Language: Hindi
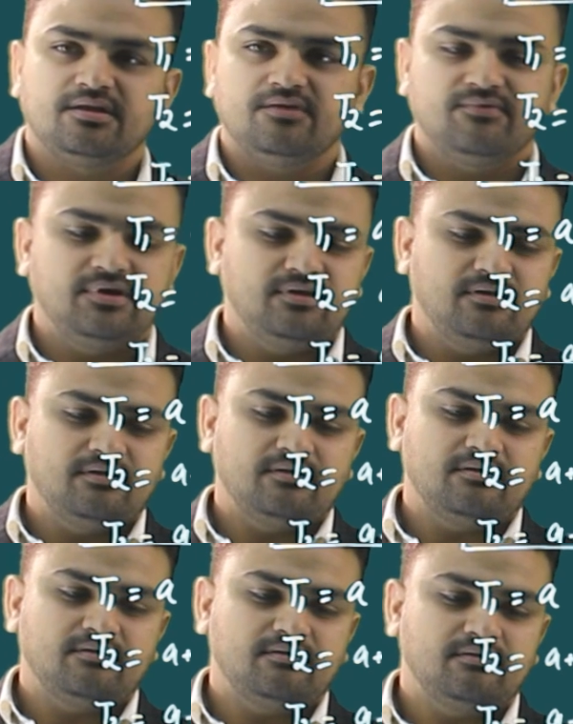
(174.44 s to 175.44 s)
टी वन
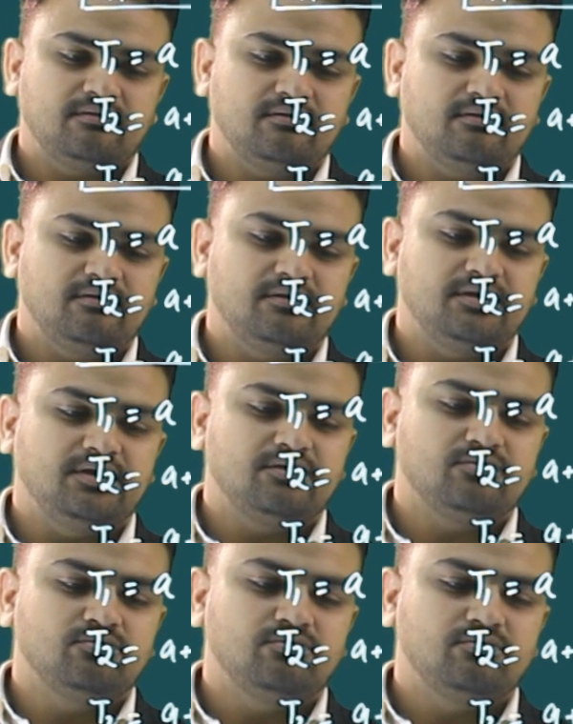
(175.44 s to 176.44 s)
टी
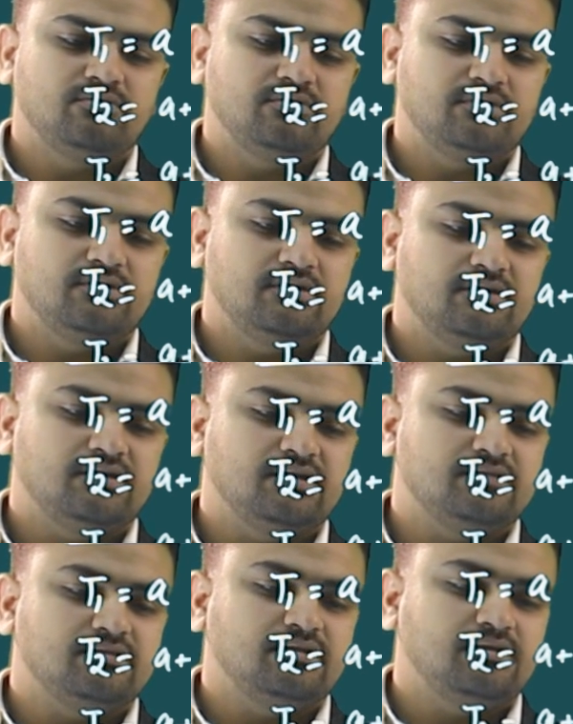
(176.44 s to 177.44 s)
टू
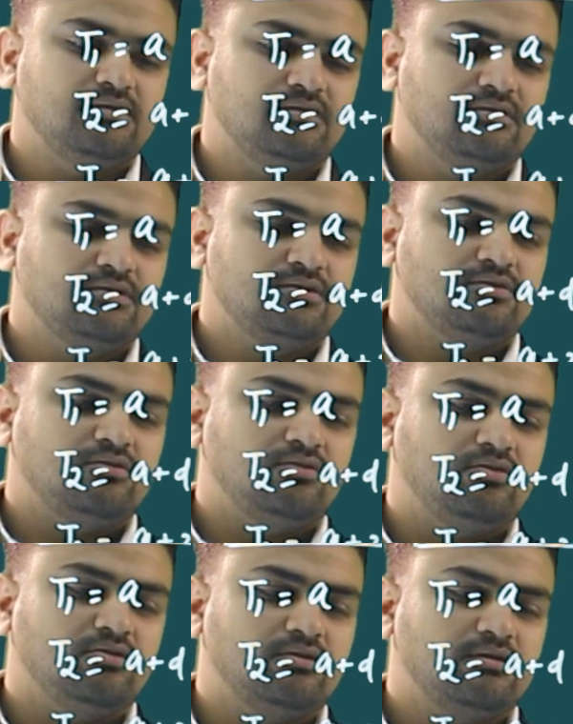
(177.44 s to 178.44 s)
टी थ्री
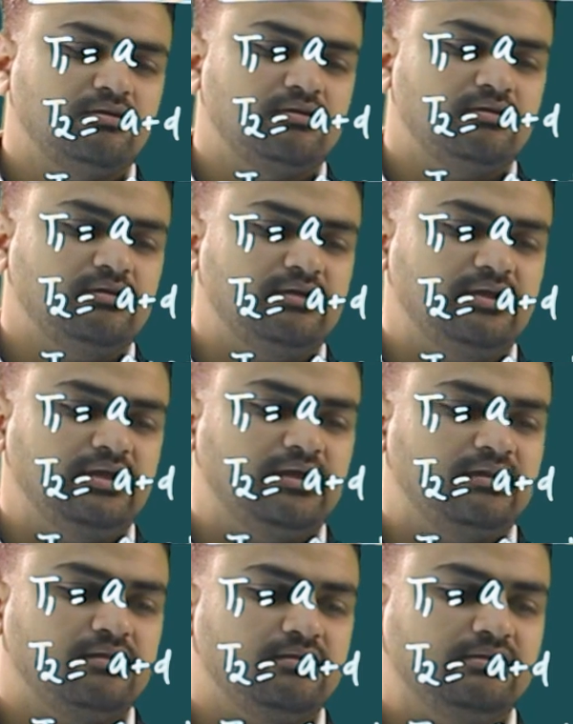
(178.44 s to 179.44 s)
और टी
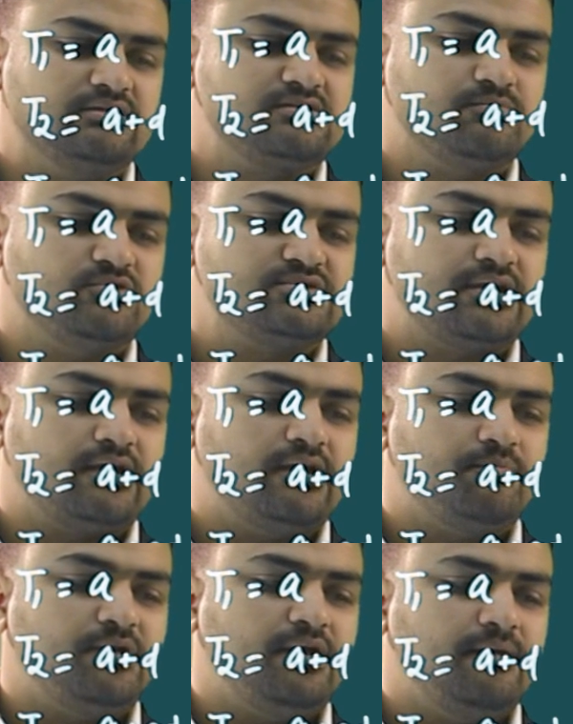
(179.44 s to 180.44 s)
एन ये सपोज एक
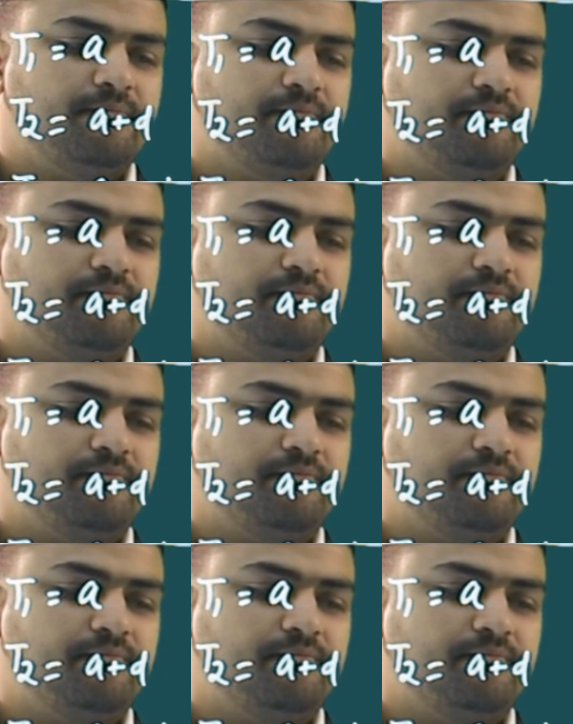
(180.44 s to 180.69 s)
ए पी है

## THE TASK
Each line from the one with "(176.44 s to 177.44 s)" to the final line of the data above is to be printed exactly; no picture should appear in the copy.

## ANSWER TO THE EXERCISE
(176.44 s to 177.44 s)
टू
(177.44 s to 178.44 s)
टी थ्री
(178.44 s to 179.44 s)
और टी
(179.44 s to 180.44 s)
एन ये सपोज एक
(180.44 s to 180.69 s)
ए पी है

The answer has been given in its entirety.